Currently, it is officially free for a limited time, but later on, charges will be determined based on the complexity of the functions. The business model we are discussing with vendors is mainly subscription-based per function. One important judgment we have is that the number of times will not become a bottleneck because of the current price drop in large model calls. The number of calls is just a figure, but it is estimated that it will never be reached.

TMTPost: How do you see the difference between the AI ecosystem and the original SaaS ecosystem?

Ye:Because the AI ecosystem processes data, while the original SaaS ecosystem processes workflows. Workflows are relatively generic and are an abstract result where the system decides what to do at each step, but AI directly goes into the "how to do" aspect, which is based on data.

TMTPost: Initially, you ran the entire DingTalk scenario with the Tongyi large model. Now, you are exploring it again with a bunch of models. What differences have you found so far?

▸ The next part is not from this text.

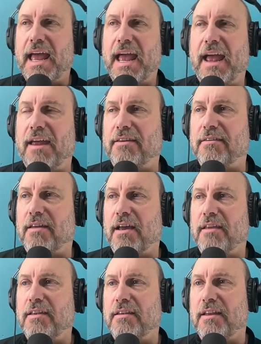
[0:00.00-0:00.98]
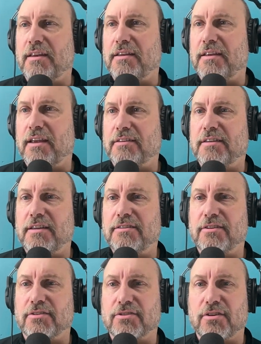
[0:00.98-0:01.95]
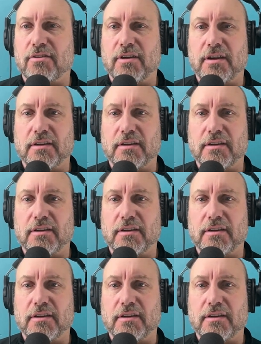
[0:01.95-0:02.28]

And I think that it's an easier story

Ye:First, it can trigger more customer demands. Second, the performance and cost of these large models are different. Their existence is inevitable because of differentiation, and there are indeed some specialties. Third, the differentiation of customers. Overall, the market performance is becoming increasingly healthy, which is certainly beneficial for industry development.

TMTPost: DingTalk is now also developing its own products, including its own AI assistant. Where are the boundaries in the future AI ecosystem?

Ye:Today, we limit this boundary to the Agent's entry and definition creation. The Agent's own capabilities, skills, underlying reasoning abilities, and results are all handed over to the ecosystem. The AI Agent has to perform many interactions behind the scenes, and we delegate the response capabilities to the ecosystem. It's akin to handing over the CPU to the ecosystem while we handle the bus and the integration, ensuring the circulation of all core components and providing a unified interface.

TMTPost: In the ecosystem, how can data be effectively isolated to ensure security while also being integrated to maximize its effect? How do you balance this? DingTalk seems to play a gatekeeper role.

Ye:From the beginning, we have been working on tenant isolation, and now the isolation is becoming cleaner. We have also implemented localized storage for many key data points, such as files, documents, emails, low-code processes, and IM chat messages. Some small enterprises don't care much about this because they don't think it's worth the cost, but as companies grow, they become more concerned. They can then take the data, train it locally, and use the model locally. I believe many large enterprises will reach this stage.

TMTPost: Currently, some enterprises access large models through platforms like DingTalk, but there are also some, especially large enterprises, that choose to develop a large model themselves. What do you think are the pros and cons of these two modes?

Ye:Choosing which large model to use is largely a commercial and market behavior. Large enterprises have many customized and tailored needs, requiring deep applications and a lot of specific adjustments. Especially for industry-specific large models, they need to find models for development themselves. But small enterprises don't have such deep needs and don't need to do this as the cost is too high.

TMTPost: Finally, do you think DingTalk's opportunities and future profit models will change in this round of AI ecosystem construction?

Ye:It's not just DingTalk; all companies want to profit from AI. Before making a profit, the first problem to solve is to make it a high-frequency, repeatedly used feature. So, I set a goal for myself: 50 million requests for use per day.

Once this goal is reached, I can tell this story and deduce the profit margin from the cost, which serves as a baseline. Moreover, after reaching this number of calls, I won't be too concerned about the exact times of uses because once the number reaches a certain level, the marginal cost becomes very low, and we won't charge per call but rather a fixed amount. But the question is, do you have a feature that users will use frequently? However, in our discussions with many SaaS model partners, we found that they haven't found a particularly good way to profit either. If it ultimately turns into a project-based model, it will eventually "die."